Coïncidence heureuse !
Alexis occupe la chambre n°160 et Trésor vit au n°161. Tous deux sont dans la même classe et originaire du territoire de Fizi. Le premier est de la communauté Banyamulenge et le second est de la tribu Babembe.
Trésor est né en 1977, dans un camp des réfugiés en Tanzanie. Trésor est retourné à Baraka en 2008. Trésor est en troisième de graduat dans une université publique de Bukavu. Pour entrer en contact avec ses parents, Trésor utilise le téléphone mobile. Il charge des crédits forfaits et au retour, les parents lui envoient de l’argent par MPSA.
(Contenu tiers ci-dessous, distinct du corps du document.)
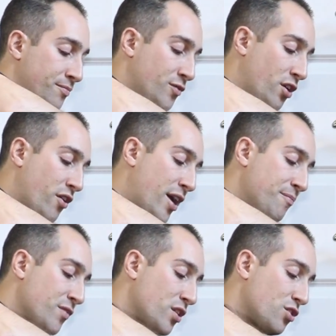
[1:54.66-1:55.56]
All
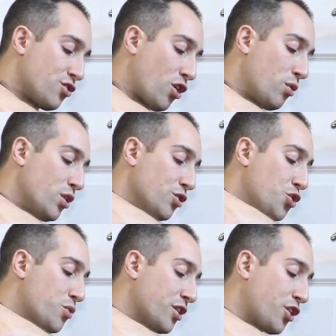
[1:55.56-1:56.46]
right, so
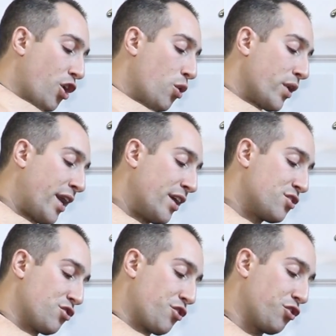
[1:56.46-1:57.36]
you can go in a
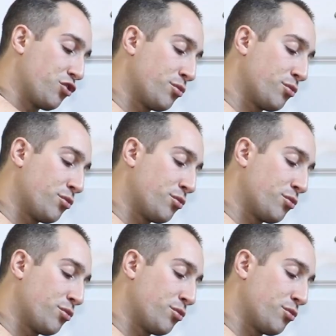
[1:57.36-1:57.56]
circular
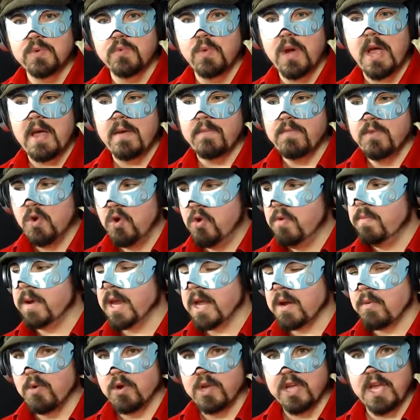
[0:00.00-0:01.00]
where
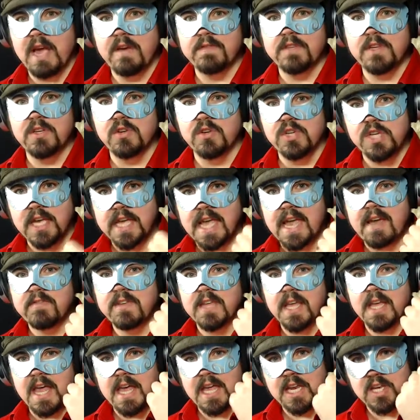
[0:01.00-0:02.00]
normally what you have to do is you have to
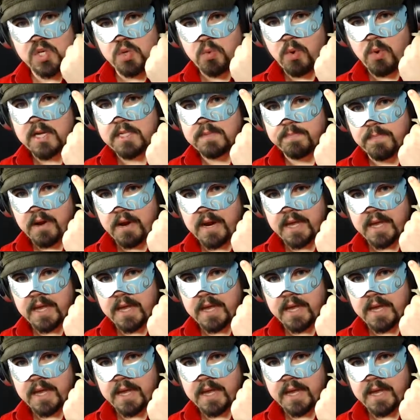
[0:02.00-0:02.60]
get hit twice by a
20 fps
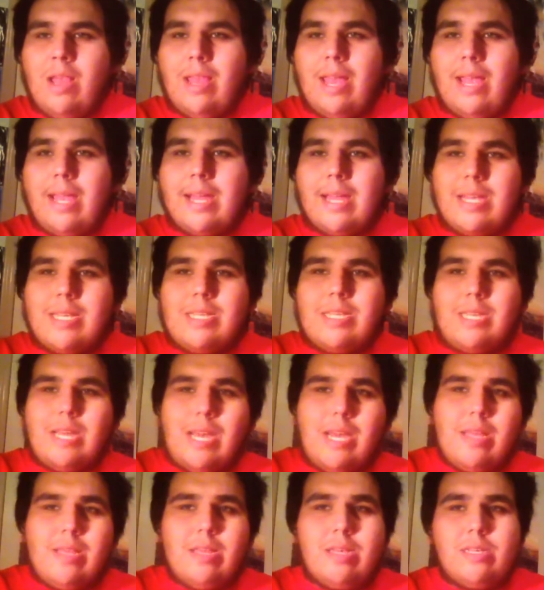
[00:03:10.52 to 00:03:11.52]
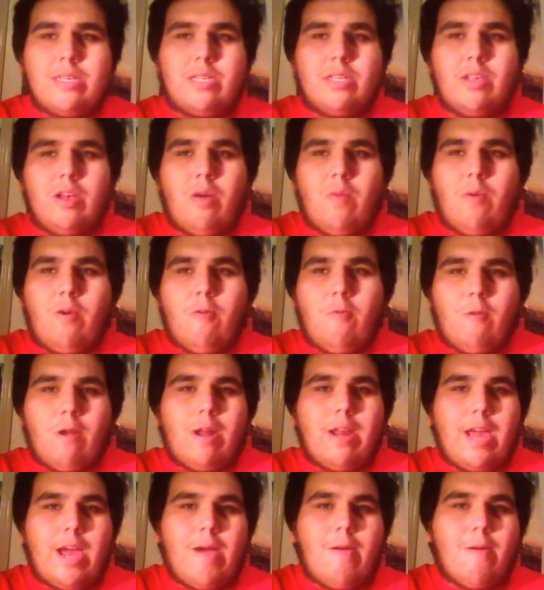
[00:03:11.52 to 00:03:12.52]
like I said, the slow mo
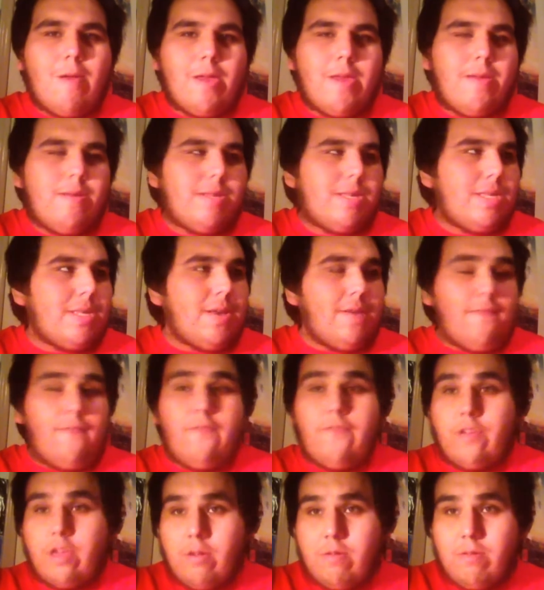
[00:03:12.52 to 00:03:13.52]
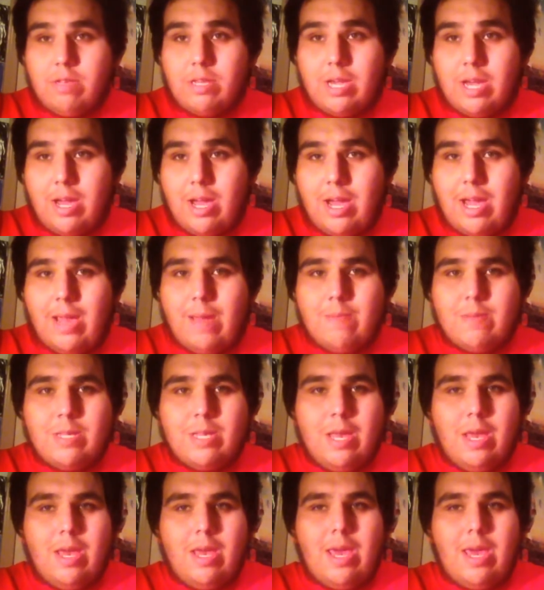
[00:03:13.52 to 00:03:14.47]
Ron Howard uses a few times.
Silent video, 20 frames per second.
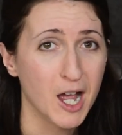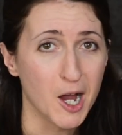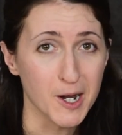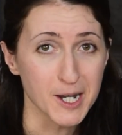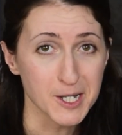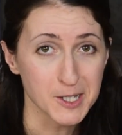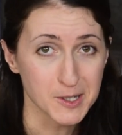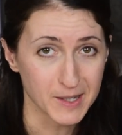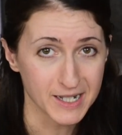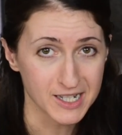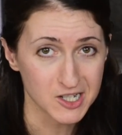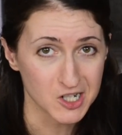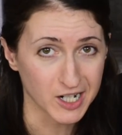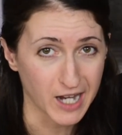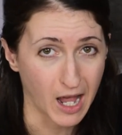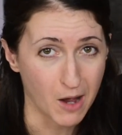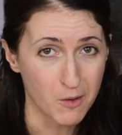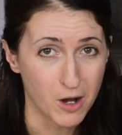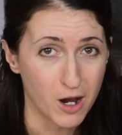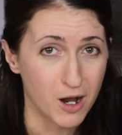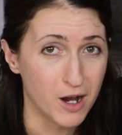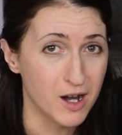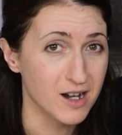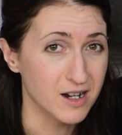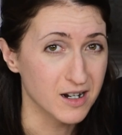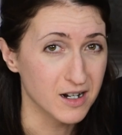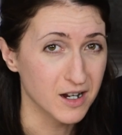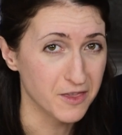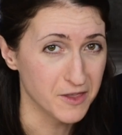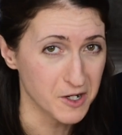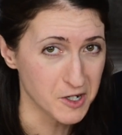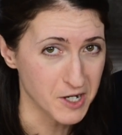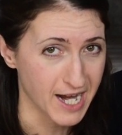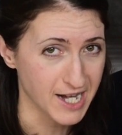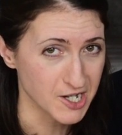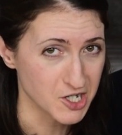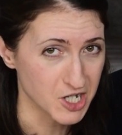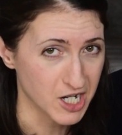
All right, so let's check out our third high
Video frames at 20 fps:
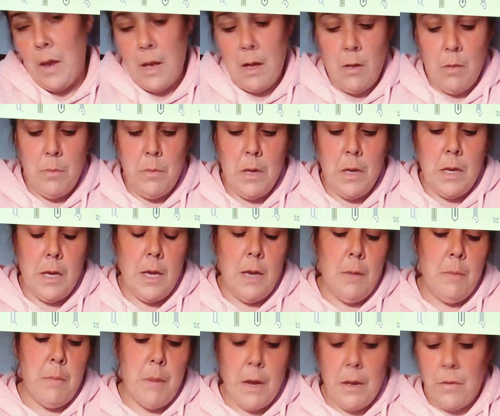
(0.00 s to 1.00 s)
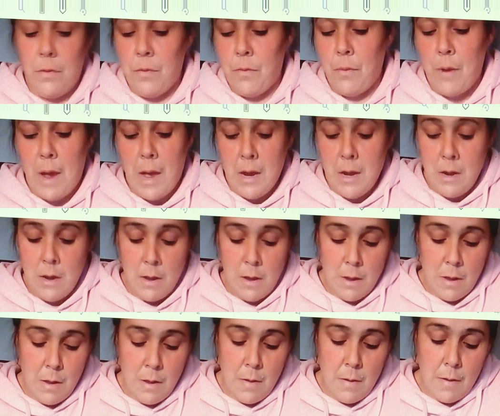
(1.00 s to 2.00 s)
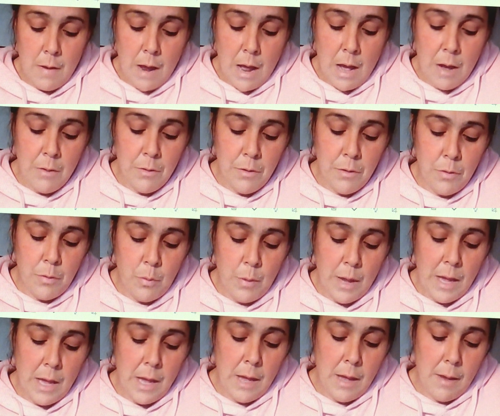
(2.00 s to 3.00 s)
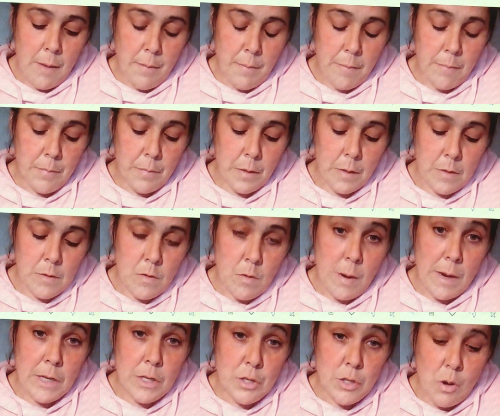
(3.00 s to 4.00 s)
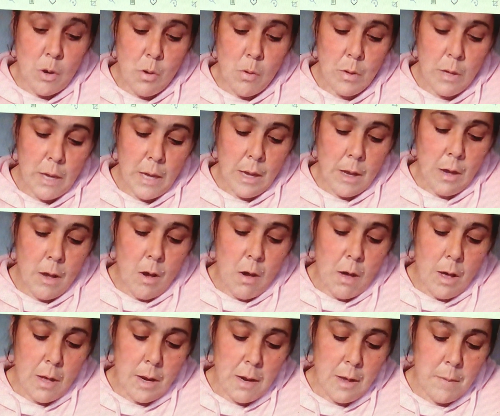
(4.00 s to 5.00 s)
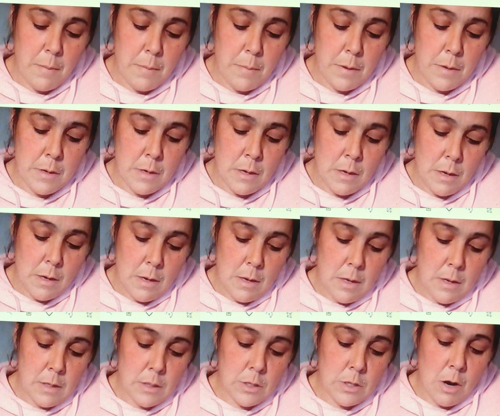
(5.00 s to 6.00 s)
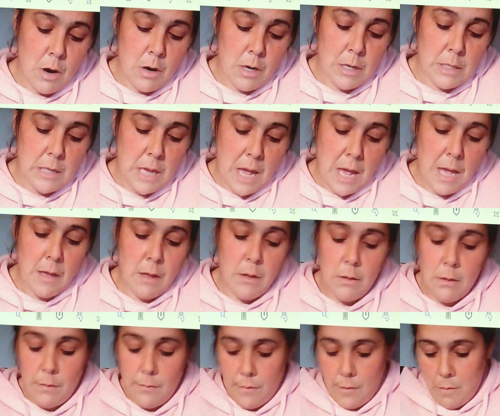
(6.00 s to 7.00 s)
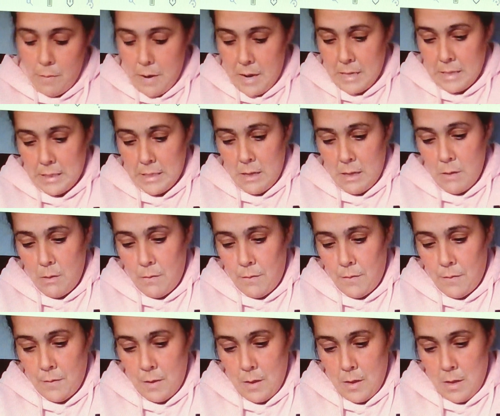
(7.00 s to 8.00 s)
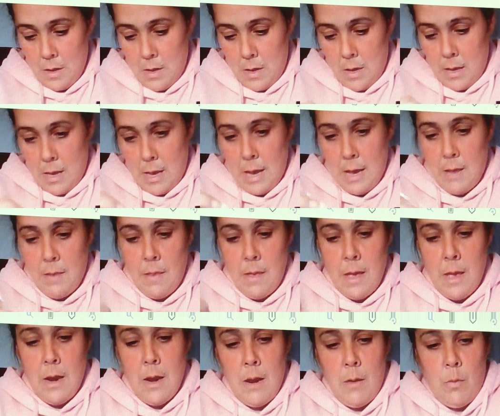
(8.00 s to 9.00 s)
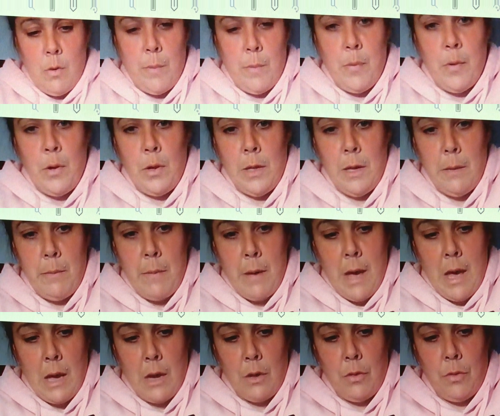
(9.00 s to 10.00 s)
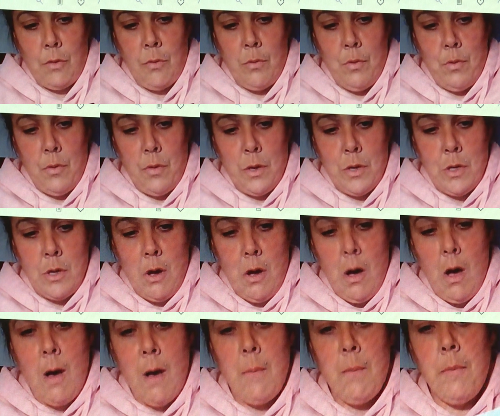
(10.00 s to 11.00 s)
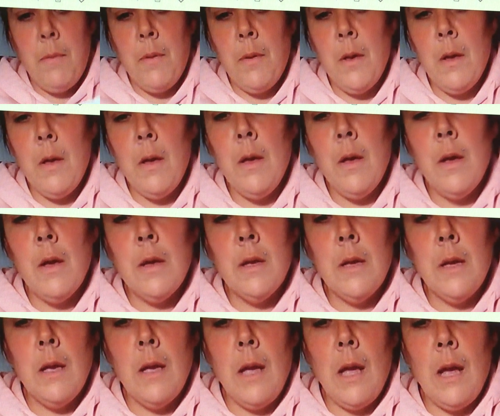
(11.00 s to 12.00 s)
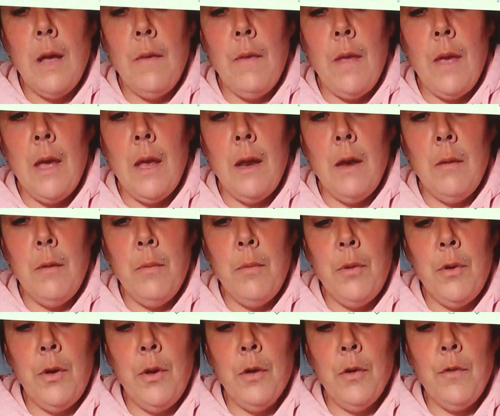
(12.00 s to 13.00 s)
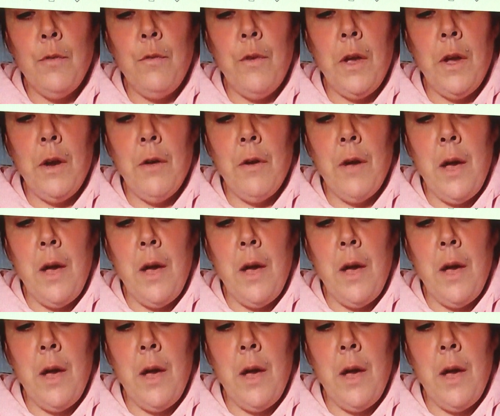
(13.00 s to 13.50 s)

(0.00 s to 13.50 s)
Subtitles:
keep my thread out of the way so I don't get caught up and start a tangle for myself. And then we're pulling back through the top, and then pull your finger out.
C’est à travers le téléphone que Trésor a appris que parmi ses camarades d’écoles secondaires restés à Baraka, certains sont mariés et d’autres ont rejoint le groupe armé Yakutumba. « On échange avec eux sur Facebook. Je me suis retrouvé parmi les rares jeunes qui ont continué avec les études. A travers les échanges de nouvelles, les anciens camarades regrettent d’avoir choisi la voie des armes et m’encouragent dans mes études. Un autre fait à signaler est qu’ Alexis est un ami avec qui je partage l’auditoire mais aussi la vie académique en général. C’est mon voisin à l’internat (campus). Une fois, je suis rentré à Baraka pour les vacances. Sur mon téléphone portable était affichée la photo de mon voisin Alexis. Par hasard, mon père a vu la photo d’Alexis. Aussitôt, mon père a réagi en me demandant qui était ce jeune homme. J’ai lui ai répondu que c’est mon collègue d’université et voisin de la communauté Banyamulenge. Mon père a tout de suite réagi en montrant qu’il n’était pas d’accord avec cette relation avec Alexis. Mon père a commencé à évoquer des histoires de haine et qui opposent depuis des décennies les populations Babembe et Banyamulenge. Face à ce discours identitaire, j’ai répondu à mon père que le monde évolue et que nous les jeunes, avons une autre perception de la vie. Alexis et moi, sommes amis et frères et formons désormais une même famille. Il est aussi mon frère, ai-je insisté !
En République démocratique du Congo, les services mobiles connectent 31% de la population et présentent d’importants avantages sociaux et économiques. Une pénétration mobile et une utilisation croissante des services mobiles stimulent l’inclusion numérique et permettent à de nombreux Congolais de bénéficier des échanges d’informations à des fins aussi bien familiales que sociales. Cela contribue également à une meilleure productivité et peut améliorer la cohésion et la participation sociale, l’accès à l’éducation et aux services publics.